Stored items >>
..........

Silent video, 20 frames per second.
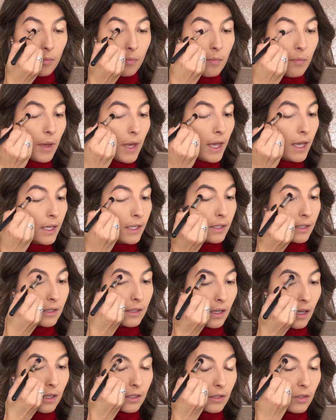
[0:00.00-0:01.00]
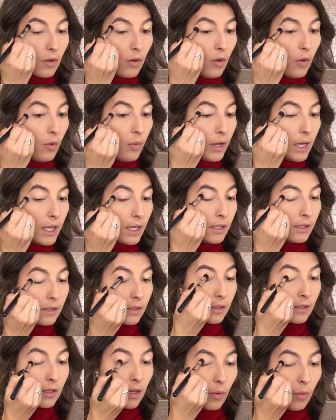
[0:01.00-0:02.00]
base as
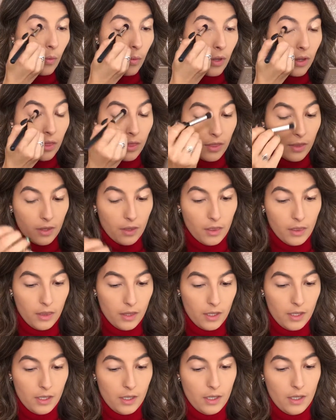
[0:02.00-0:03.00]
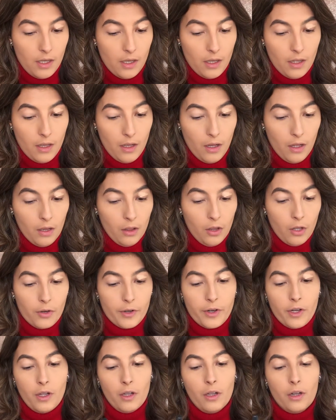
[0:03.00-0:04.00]
always with the
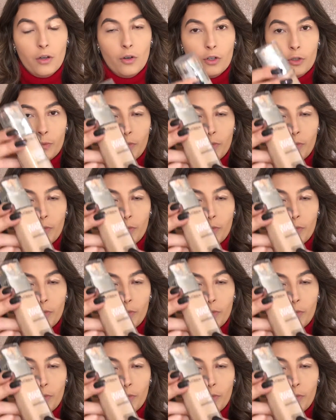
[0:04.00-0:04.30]
L'Oreal Accord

..........

Work order >> Please repeat the entries above exactly, leaving out any pictures.

Answer space >>
Silent video, 20 frames per second.
[0:00.00-0:01.00]
[0:01.00-0:02.00]
base as
[0:02.00-0:03.00]
[0:03.00-0:04.00]
always with the
[0:04.00-0:04.30]
L'Oreal Accord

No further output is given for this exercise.